In technical terms (Wikipedia), a general glut is an excess of supply relative to demand.


This imbalance causes prices to fall. Producers miss their revenue targets. They then produce more, so they can hit their revenue targets despite lower prices. Even though volumes were the problem in the first place!


A vicious cycle. Which ends with the supplier paying you $40 to please take their oil, because they have no place to store it!



As Packy McCormick says in Wackos and Zoomgluts, we're in the middle of a similar oversupply of online events.


With all our Zoom meetings, webinars, Zoom happy hours, kids' online classes... we're tired. Zoom fatigue is a thing.


Even at zero dollar cost, people don't want to attend most Zoom events. Because they have to pay with something even more valuable: their time.


And, unlike oil, you cannot price a Zoom event at negative time.



How do you solve a glut?


By creating a perception of scarcity.


The article offers some examples:

  • Clubhouse is a social chat app (like Houseparty), except it's closed-invite.

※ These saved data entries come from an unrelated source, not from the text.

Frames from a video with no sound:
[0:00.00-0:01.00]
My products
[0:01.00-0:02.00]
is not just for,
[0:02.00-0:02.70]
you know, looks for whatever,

You have to be invited to join. It isn't even on the app stores. The founder Paul Davison curated the first group of users with extreme care. He selected only the most famous people, creating a strong sense of FOMO and a natural wave of popularity. Clubhouse could be the next breakout app, and many of us haven't even heard of it!
  • A year before Clubhouse, there was Superhuman, a luxury e-mail service that used a long waitlist to create scarcity and build demand. "Sent via Superhuman" email signatures are a bragging point. They mean, "Yes, I can afford Superhuman at $30 per month. But more important, I got through the waitlist".
  • And 15 years before Superhuman, the original email scarcity-driver - Gmail. When everyone was falling over themselves to give you free email, Gmail started with invite-only. I remember the frenzy, scrambling to get an invite.

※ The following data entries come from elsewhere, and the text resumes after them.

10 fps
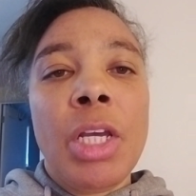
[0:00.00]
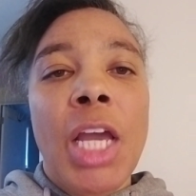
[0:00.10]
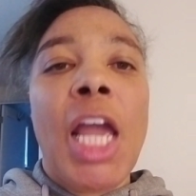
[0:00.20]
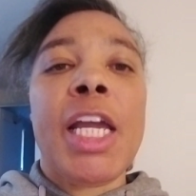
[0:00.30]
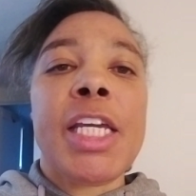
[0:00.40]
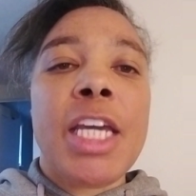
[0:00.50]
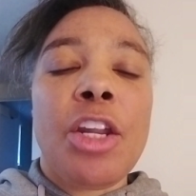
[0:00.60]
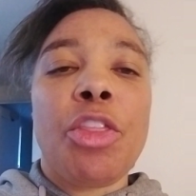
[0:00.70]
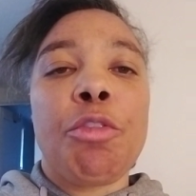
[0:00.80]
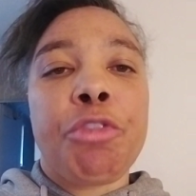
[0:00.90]
and
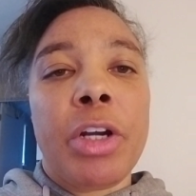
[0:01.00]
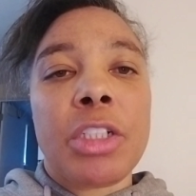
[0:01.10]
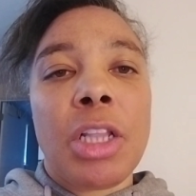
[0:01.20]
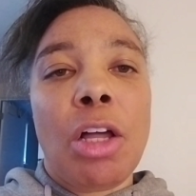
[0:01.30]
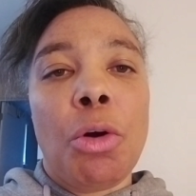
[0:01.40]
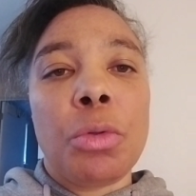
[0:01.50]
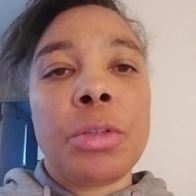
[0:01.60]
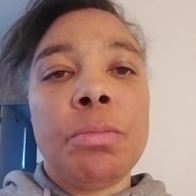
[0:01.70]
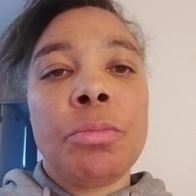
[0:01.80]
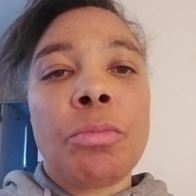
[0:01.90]
getting the fresh clothes.
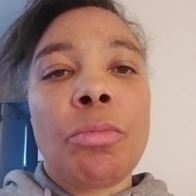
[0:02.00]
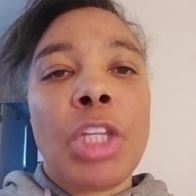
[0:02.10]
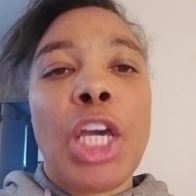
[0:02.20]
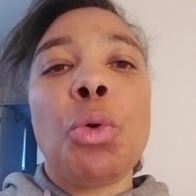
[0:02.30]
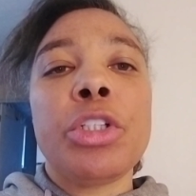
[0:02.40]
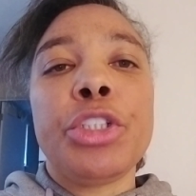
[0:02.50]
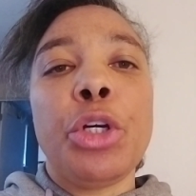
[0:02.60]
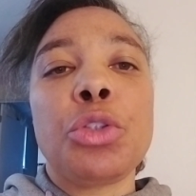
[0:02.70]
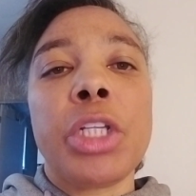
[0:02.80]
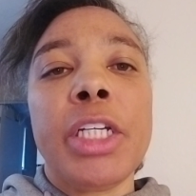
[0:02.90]
He was
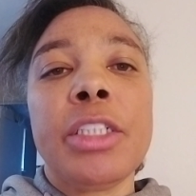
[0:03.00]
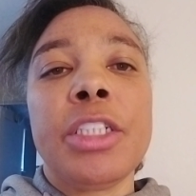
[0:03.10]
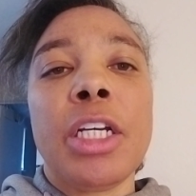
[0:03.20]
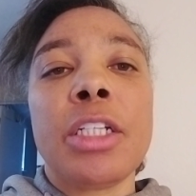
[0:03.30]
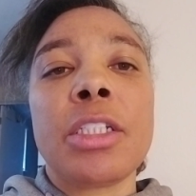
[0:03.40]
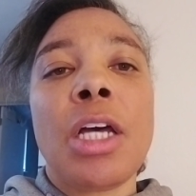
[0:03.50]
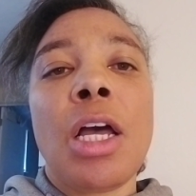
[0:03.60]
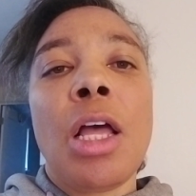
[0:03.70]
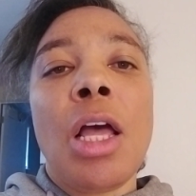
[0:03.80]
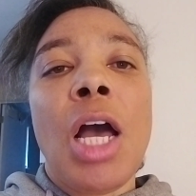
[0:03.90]
usually just
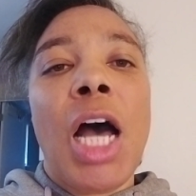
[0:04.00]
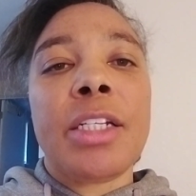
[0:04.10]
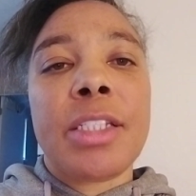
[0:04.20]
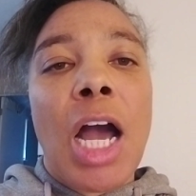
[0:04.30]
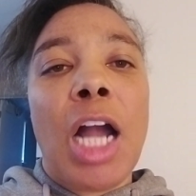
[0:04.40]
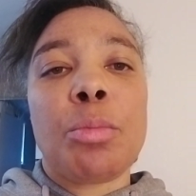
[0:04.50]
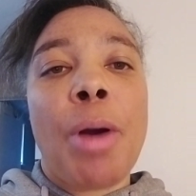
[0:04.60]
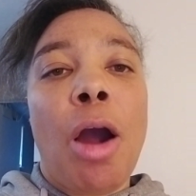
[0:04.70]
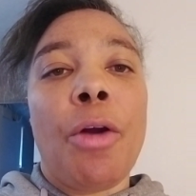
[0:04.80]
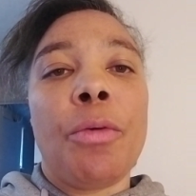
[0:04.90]
a side
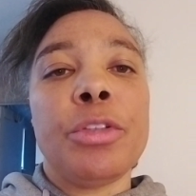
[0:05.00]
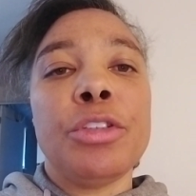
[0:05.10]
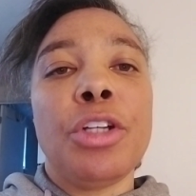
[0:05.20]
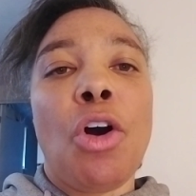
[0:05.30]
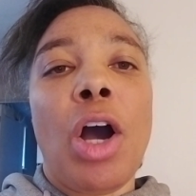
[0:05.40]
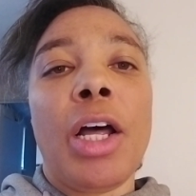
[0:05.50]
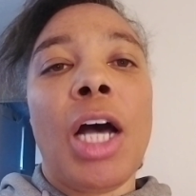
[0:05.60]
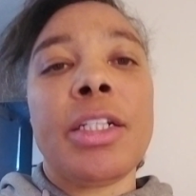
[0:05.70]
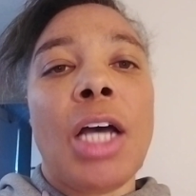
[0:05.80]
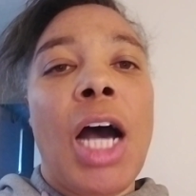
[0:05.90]
part,
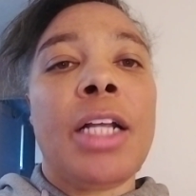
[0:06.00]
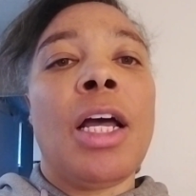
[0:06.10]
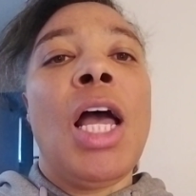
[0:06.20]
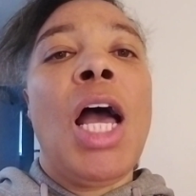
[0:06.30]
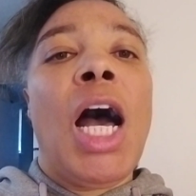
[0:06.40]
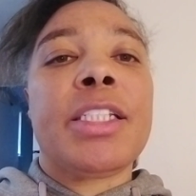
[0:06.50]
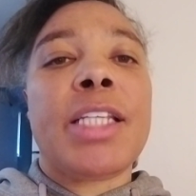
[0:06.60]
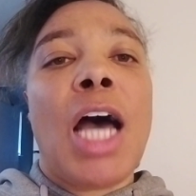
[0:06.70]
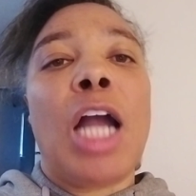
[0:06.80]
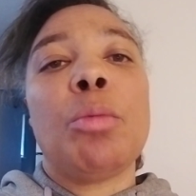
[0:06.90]
a
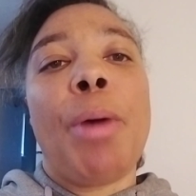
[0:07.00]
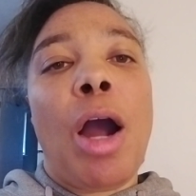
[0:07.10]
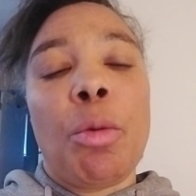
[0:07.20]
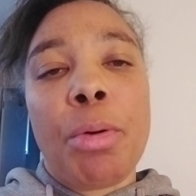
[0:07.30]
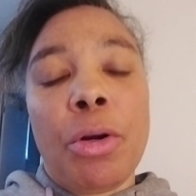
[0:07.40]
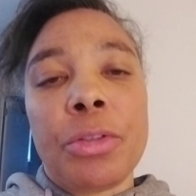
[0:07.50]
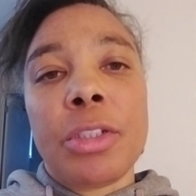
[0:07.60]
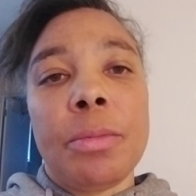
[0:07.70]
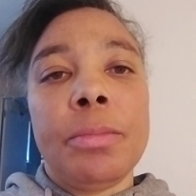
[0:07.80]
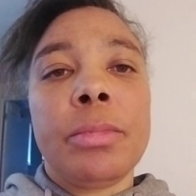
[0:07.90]
sidebar
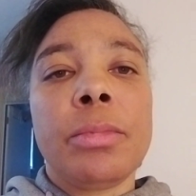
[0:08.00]
person.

Good principle to remember: In times of abundance, create scarcity.



3. How to communicate when working remote.

How do you solve the Zoomglut at work though? By writing instead of talking.


When you need to make a decision, don't schedule yet another meeting.


Make the decision, explain it in long-form writing, and then have a meeting if you need to debate it.


That's how Amazon's been doing it for years. Jeff Bezos' 6-page memos are legendary for good reason. Clear writing and clear thinking go hand in hand.


And as we all now work remote, writing is even more crucial. As Tim Casasola says,


Writing makes things clearer.

Writing forces you to be coherent. And it makes it easy for people to collaborate with you. We all love poking holes in arguments and filling gaps. A structured written argument is an invitation to do that. It's harder when you're rambling in a meeting.


Writing saves time.

Remember, “Five people in a room for an hour isn’t a one hour meeting. It’s a five hour meeting.”


Writing removes extrovert bias.

Meetings favor folks who think out loud. They don't favor clear thinking, only fast thinking.


Writing makes meetings a last resort.

This is important. As you begin to write more, you always default to an asynchronous discussion (over email / chat).


An email thread makes it clear when you need a meeting. The email thread is 10 messages deep, but there's no decision. Many people aren't agreeing. Or they are saying, "Yes, I agree", but then saying something completely incongruous.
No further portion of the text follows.